Между прочим, шнуры из полистерола существенно облегчают работу похитителя — я выяснил это еще в те времена, когда мы охотились стаями. Тогда мы решали проблему с помощью клейкой ленты, но любой специалист по научной организации труда скажет, что вам придется делать слишком много лишних движений. Сначала вытащить катушку, потом два-три раза обернуть ленту вокруг запястий жертвы, потом оторвать конец и затем повторить то же самое на лодыжках. А если у вас есть веревки, то все можно подготовить заранее: сделать из веревки большое «О»… нет, скорее «Q», учитывая наличие у этой штуки хвоста. И когда начинается шоу, вам остается просто набросить ваше «Q» на запястья жертвы и рывком затянуть петлю. Ни суеты, ни возни, и у жертвы нет никакой возможности пошевелиться. Полиция пользовалась такими штуками многие годы — скажем так, для контроля поведения граждан, и теперь я вижу, почему. Это дешево. Практично. Разве что достаточно болезненно, если шутник попытается сопротивляться.
Когда вы имеете дело со спящими смертными определенного роста, вам ничего не стоит стянуть ему лодыжки и запястья — если только вы не разбудите его, набрасывая свое лассо. Именно так все и происходит на этот раз. Шмыг-шмыг, цап-царап — и дело в шляпе! Исузу связана и превращена в ручную кладь прежде, чем получает хотя бы шанс открыть свои предательские глазенки. И когда она просыпается, она не кричит, не задает вопросов и даже не ругается. Возможно, потому, что она все еще дуется. А может быть, она всегда так просыпается — бесшумно, научившись этому в те времена, когда стены вокруг нее пахли червяками, особенно во время дождя.
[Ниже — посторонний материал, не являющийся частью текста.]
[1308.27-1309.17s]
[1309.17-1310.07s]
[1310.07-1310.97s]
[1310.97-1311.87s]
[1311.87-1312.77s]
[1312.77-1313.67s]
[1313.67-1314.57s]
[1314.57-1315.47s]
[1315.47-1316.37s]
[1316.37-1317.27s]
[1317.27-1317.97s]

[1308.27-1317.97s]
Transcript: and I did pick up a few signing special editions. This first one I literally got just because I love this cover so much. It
Я жду. Позволяю ей сфокусировать глаза. Убедиться, что все сделанное сделано человеком, которого она знает. И затем вытаскиваю ее из постели и перебрасываю через плечо, точно скатанный коврик. Она не сопротивляется. Не корчится. Ее тело кажется совершенно безжизненным, словно она настолько приучила себя к мысли о смерти, что не знает, как еще быть.
Это огорчает меня еще сильнее, чем ее молчание.
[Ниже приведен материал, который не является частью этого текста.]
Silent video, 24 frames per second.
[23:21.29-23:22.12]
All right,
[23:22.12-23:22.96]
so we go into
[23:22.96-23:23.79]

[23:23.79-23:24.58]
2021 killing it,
Я спускаюсь по лестнице к автомобилю, взятому напрокат. Встряхиваю — чуть грубовато — мою связанную тряпичную куклу, надеясь, что она поглядит, рыгнет, пукнет. Надеясь на «мать твою», на «чтоб ты сдох», на «поосторожнее». Ничего. Я отвечаю тем же, запихиваю ее в багажник и затем захлопываю крышку.
Потом беру сумку со своими пожитками, пристраиваю на пассажирское сиденье — прежде чем отключить обогрев двигателя и блокировку коробки передач. Завожу машину и уезжаю со стоянки.
Во всем этом, разумеется нет никакой необходимости. Я мог отвезти ее туда, откуда забрал, без всех этих жутких уловок. Что тут можно сказать? Я католик, глубоко верующий. Жаждущий спасения души. Между Страстной Пятницей и Светлым Воскресеньем — ад, куда душа попадает, чтобы страдать. Вдобавок, я — всего лишь мельчайшая частица, недовольная тем, как она относилась ко мне в последнее время. Мы отправились в эту поездку, чтобы развеяться, а приехали к чувству вины.